-------- INFORMATION SHOWN

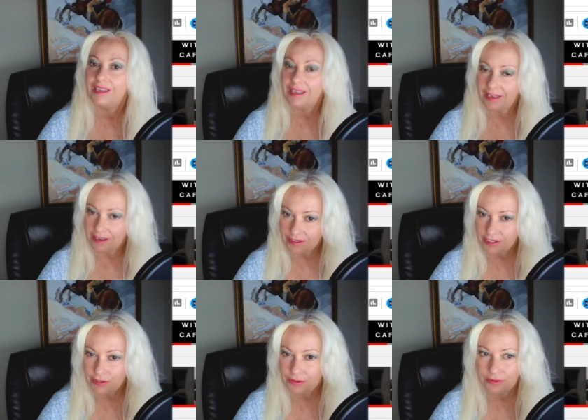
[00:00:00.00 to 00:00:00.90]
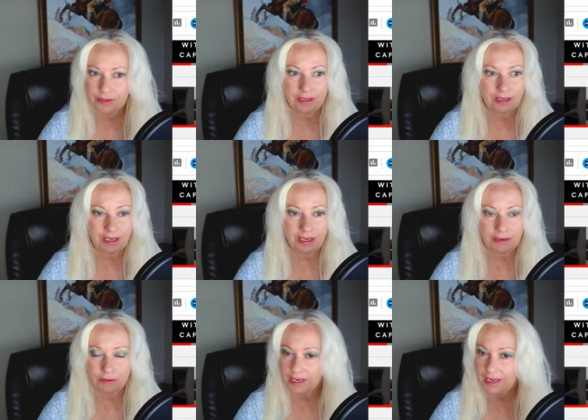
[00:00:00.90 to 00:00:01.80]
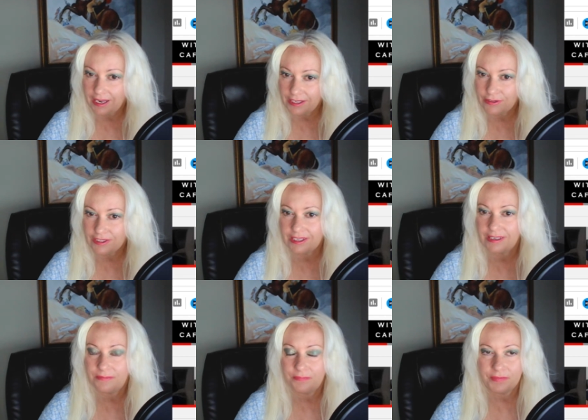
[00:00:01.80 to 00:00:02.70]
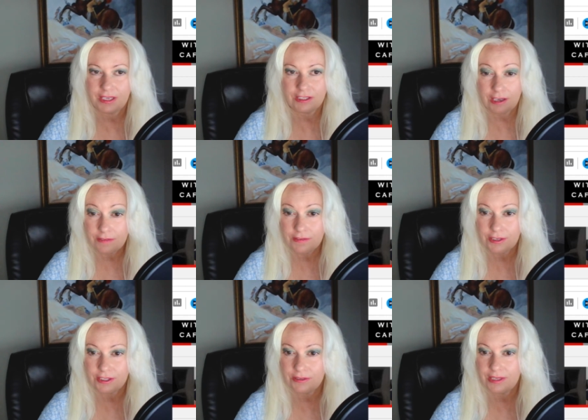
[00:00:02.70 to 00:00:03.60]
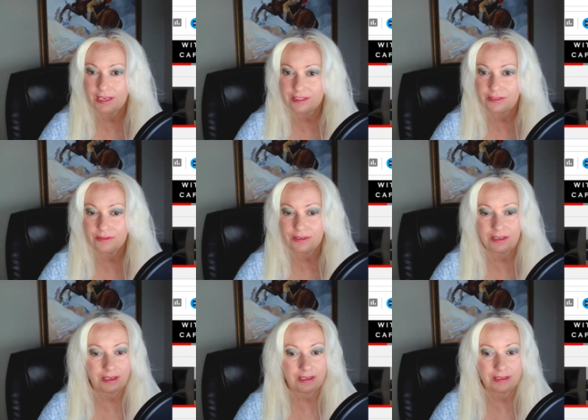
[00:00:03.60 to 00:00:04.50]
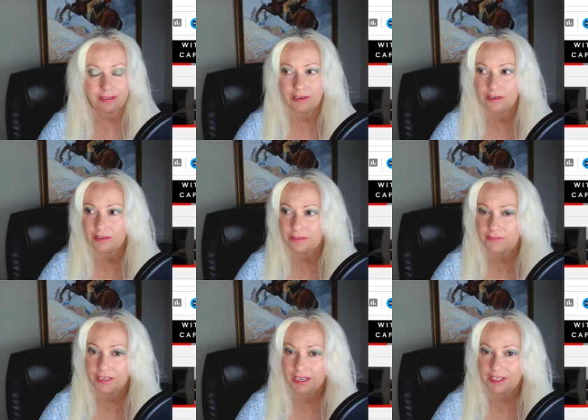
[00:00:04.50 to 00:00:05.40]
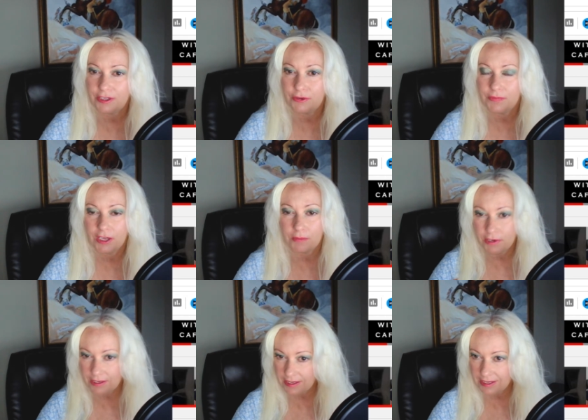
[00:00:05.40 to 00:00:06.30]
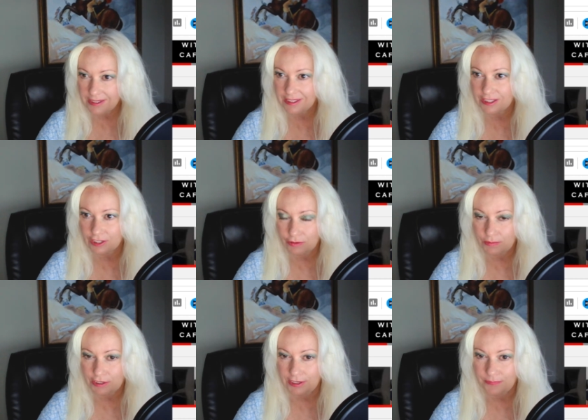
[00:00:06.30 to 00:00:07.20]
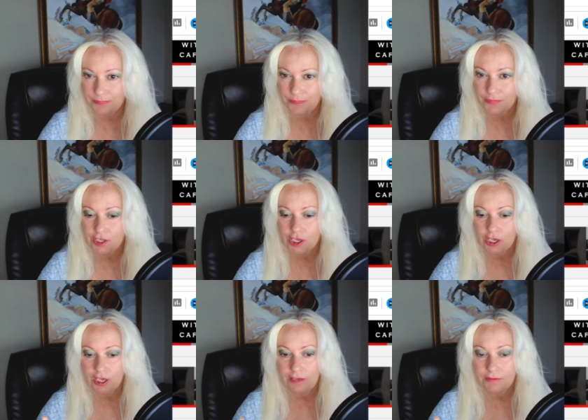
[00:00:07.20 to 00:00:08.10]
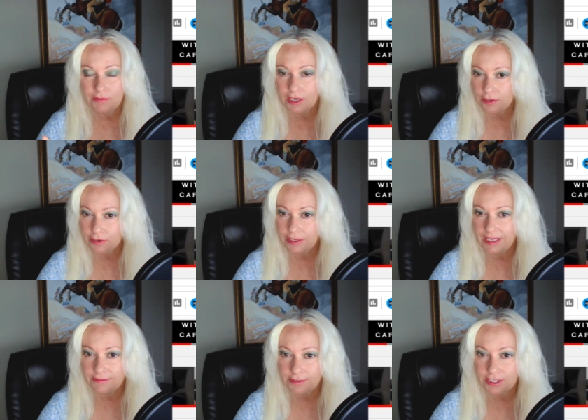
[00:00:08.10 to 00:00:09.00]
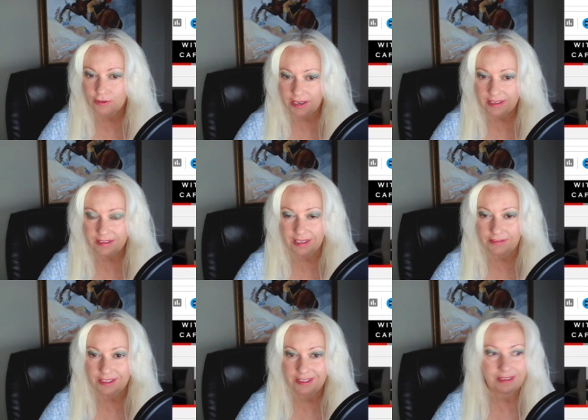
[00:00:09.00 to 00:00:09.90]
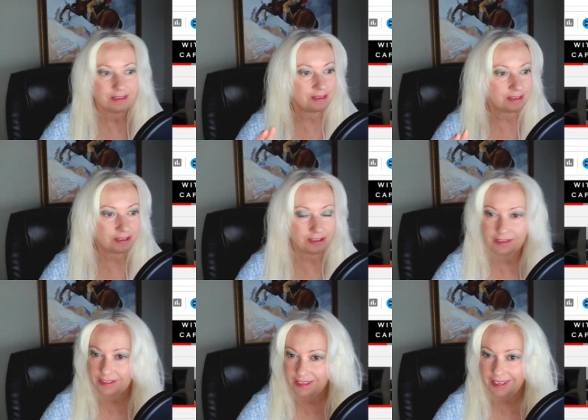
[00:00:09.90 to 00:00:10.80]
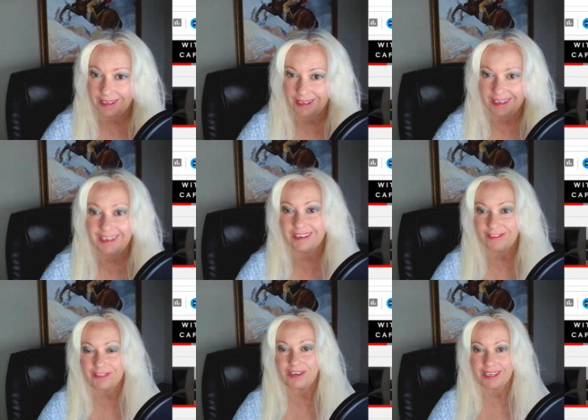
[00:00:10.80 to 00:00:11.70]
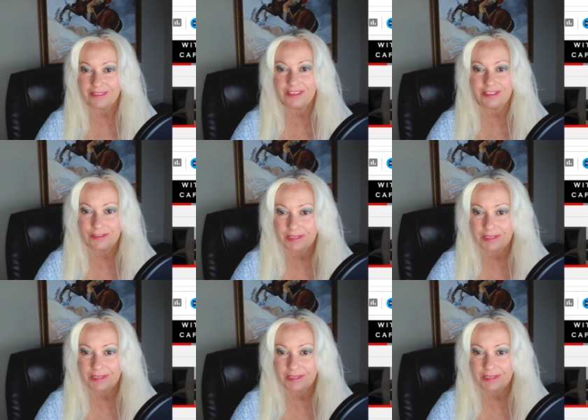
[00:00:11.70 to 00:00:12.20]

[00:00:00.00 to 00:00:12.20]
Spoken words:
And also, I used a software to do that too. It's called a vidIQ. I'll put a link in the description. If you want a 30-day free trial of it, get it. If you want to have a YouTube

----------------

◆ TASK PROMPT ◆
Exclude every picture, then return precisely the lines that run from the line containing "[00:00:04.50 to 00:00:05.40]" through the end of the entries above.

◆ COMPLETED TASK ◆
[00:00:04.50 to 00:00:05.40]
[00:00:05.40 to 00:00:06.30]
[00:00:06.30 to 00:00:07.20]
[00:00:07.20 to 00:00:08.10]
[00:00:08.10 to 00:00:09.00]
[00:00:09.00 to 00:00:09.90]
[00:00:09.90 to 00:00:10.80]
[00:00:10.80 to 00:00:11.70]
[00:00:11.70 to 00:00:12.20]

[00:00:00.00 to 00:00:12.20]
Spoken words:
And also, I used a software to do that too. It's called a vidIQ. I'll put a link in the description. If you want a 30-day free trial of it, get it. If you want to have a YouTube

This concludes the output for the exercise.